Yes, V - we are having a conversation, which was why I was disappointed that you were disappointed - why the need for disappointment.

How to have a decent conversation when you distort what I said, then turn around and accuse me of the same:

Quote
I seem to have hit some kind of nerve, and intentionally or not you are distorting my statement.

Which is why I prefer to use quotes.

I said we should be talking, in this context, of external debt instead of public debt, and you immediately went off tangent and stuff this in my mouth:

Quote
Debt MATTERS.  Any statement to the contrary is just wishful thinking.
  Now, did I say in my original post that debt does not matter?  All I said is that in taking a country's financial pulse, it is more pertinent and accurate to look at the external DEBT instead of public DEBT.

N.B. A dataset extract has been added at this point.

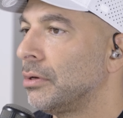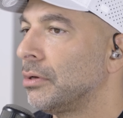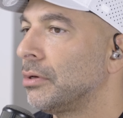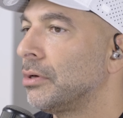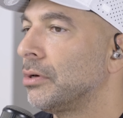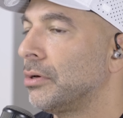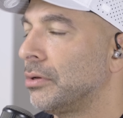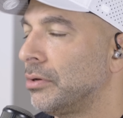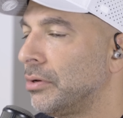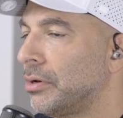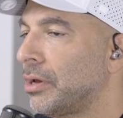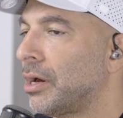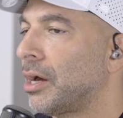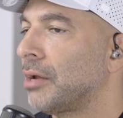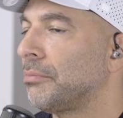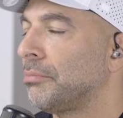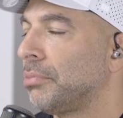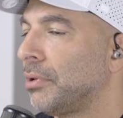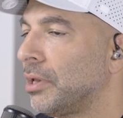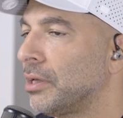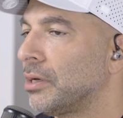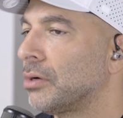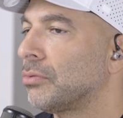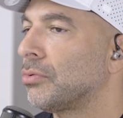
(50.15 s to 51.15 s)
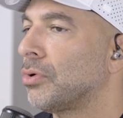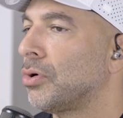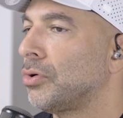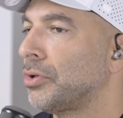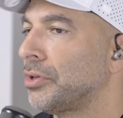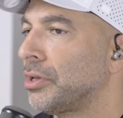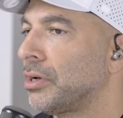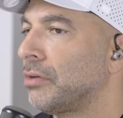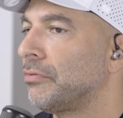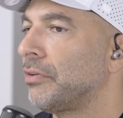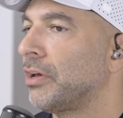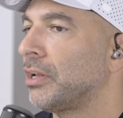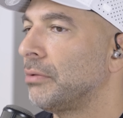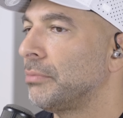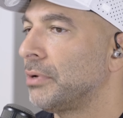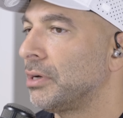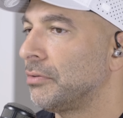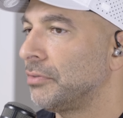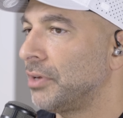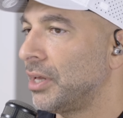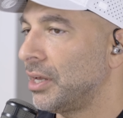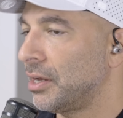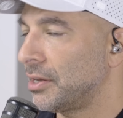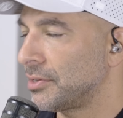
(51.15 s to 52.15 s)
could not play a role in the development
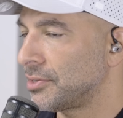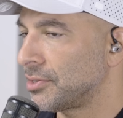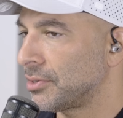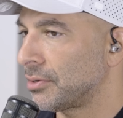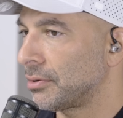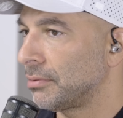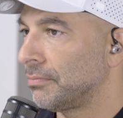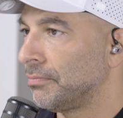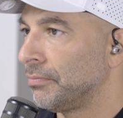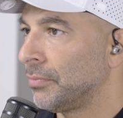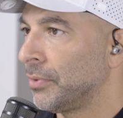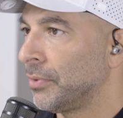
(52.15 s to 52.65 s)
of cancer.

And then you came up with the howler:
Quote
If you can't pay for it in cash, then don't buy it.  Period.

Note - this is a verbatim quote - so don't accuse me of distortion.

So, my question to you naturally was - do all people pay cash for property purchases?  You are still evading this.  Please answer this

Supplementary questions:
a) Do you, V, pay for everything you buy in cash?
b) Do you, V, own any credit cards?

Try to answer my questions before making any more unfounded statements or distorting what I said. Better still, quote my previous posts to support your case that I distort your statement.